Teraz kwestie ekumeniczne. Każdy, kto śledzi dialog katolicko-prawosławny, nie mógł spodziewać się niczego innego – niemniej jednak w kontekście 1700. rocznicy Soboru Nicejskiego można mówić o pewnym rozczarowaniu. Chodzi przede wszystkim o Wielkanoc. 29 listopada w Stambule Leon XIV podpisał wspólną deklarację z patriarchą Bartłomiejem. Dokument nie wnosi dosłownie nic nowego. Potwierdza fakt, że dialog istnieje – i wyraża oczekiwanie i nadzieję, że będzie istniał dalej; to wszystko. Nawet jeżeli akapitów jest znacznie więcej, zawierają w istocie tę samą myśl, wyrażaną na różne sposoby. Powtarzam, że nikt nie spodziewał się niczego innego, bo dialog z prawosławiem jest szalenie trudny nie tylko ze względu na komplikacje teologiczne i historyczne, ale także z powodu różnorodności prawosławia. Bartłomiej może powiedzieć jedno – ale Cyryl w Moskwie i zależni od niego prawosławni w innych krajach, coś innego. Złożonych problemów nie da się zresztą łatwo rozwiązać – takich jak „Filioque” czy szczególnie prymat papieża.
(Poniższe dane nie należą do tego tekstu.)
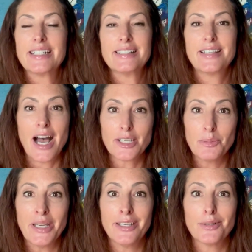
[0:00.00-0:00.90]

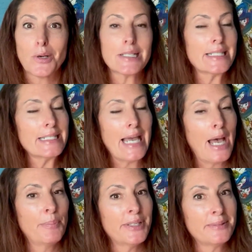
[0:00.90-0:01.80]
Document, or it didn't
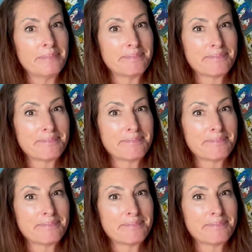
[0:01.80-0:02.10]
happen.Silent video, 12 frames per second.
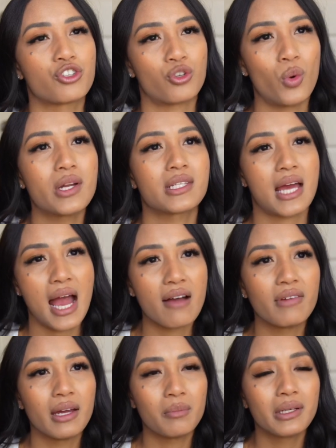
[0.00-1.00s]
shorts have
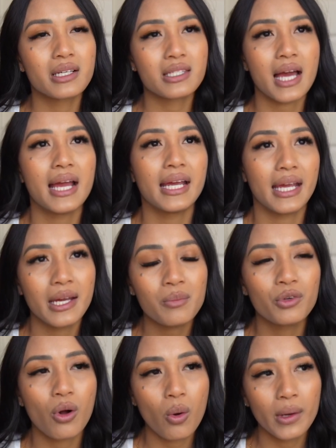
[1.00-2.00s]
it because I
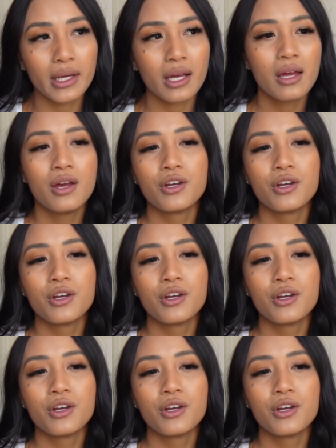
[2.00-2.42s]
am going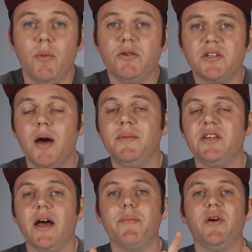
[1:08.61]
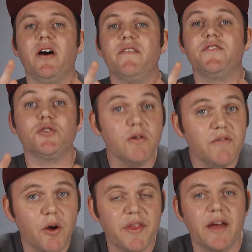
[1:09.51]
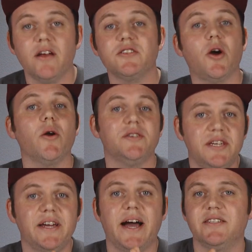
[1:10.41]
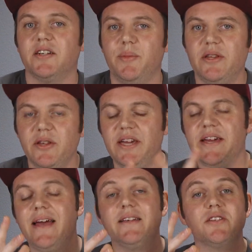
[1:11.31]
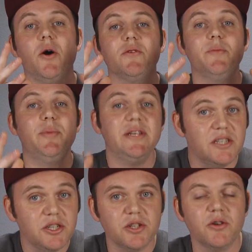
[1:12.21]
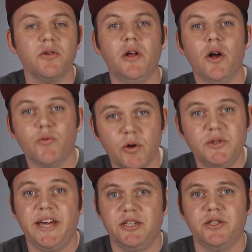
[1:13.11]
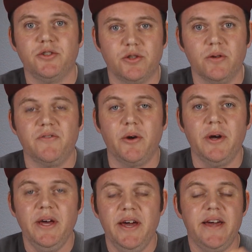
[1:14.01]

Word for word: The most common type of servo that us RC guys are gonna be looking at is called a positional rotation servo.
Szkoda jednak, że zabrakło jakichkolwiek ustaleń we wspomnianej kwestii Wielkanocy. W tym roku katolicy i prawosławni obchodzili Wielkanoc w tym samym terminie – tak złożyły się kalendarze. Sobór Nicejski oprócz rozwiązania problemu Ariusza ustalił też prawidłowe datowanie Wielkanocy. Byłoby zatem czymś bardzo logicznym, gdyby katolicy i prawosławni właśnie w 2025 roku ustalili, że odtąd zawsze będą wspólnie obchodzić Wielkanoc.
Niestety, w praktyce nie dało się tego zrobić. Kiedy na początku swojego pontyfikatu Franciszek zaproponował wprowadzenie wspólnej daty Wielkanocy, Cyryl z Moskwy odpowiedział, że jak najbardziej – pod warunkiem, że Rzym przyjmie datację moskiewską. Można sobie wyobrazić, że Stolica Apostolska poszłaby na to ustępstwo wobec zatwardziałości, ale… to z kolei wywołałoby krytykę ze strony protestantów, którzy obchodzą Wielkanoc tak, jak katolicy – i nie zgodziliby się ze zmianą. Zatem jedność co do daty z prawosławiem wywołałaby zerwanie jedności co do daty z wieloma protestantami. Sytuacja patowa.
Na koniec zatem jeszcze jeden temat. Papież odwiedził grób św. Szarbela Makhlufa, który w Polsce jest w ostatnich latach niezwykle popularny, głównie za sprawą modlitwy o zdrowie. Ojciec Święty podkreślił bardziej ogólny aspekt wstawiennictwa. „Św. Szarbel nigdy nie przestał wstawiać się za nami u Ojca Niebieskiego, źródła wszelkiego dobra i łaski. Już za jego życia wielu ludzi przychodziło do niego, aby otrzymać od Pana pocieszenie, przebaczenie i radę. Po jego śmierci wszystko to się zwielokrotniło i stało się rzeką miłosierdzia. Również z tego powodu, każdego 22. dnia miesiąca, tysiące pielgrzymów przybywa tu z różnych krajów, aby spędzić dzień na modlitwie i odpoczynku duszy i ciała” – powiedział. Prosił też za wstawiennictwem św. Szarbela o jedność dla chrześcijan i pokój dla świata.
Czy coś zostanie z tej pielgrzymki? Można mieć nadzieję, że dobre wspomnienie Kościoła katolickiego u wielu Turków i Libańczyków – zarówno katolików, prawosławnych, jak i muzułmanów. Obecność papieża tych pierwszych może umocnić we wierze w Chrystusa, drugim unaocznić wyjątkowość papiestwa, trzecich wreszcie zainteresować przesłaniem tego, który mówił w imieniu Księcia Pokoju. Oby Bliski Wschód był dzięki tej podróży Ojca Świętego miejscem bliższym Chrystusowi, niż dotąd.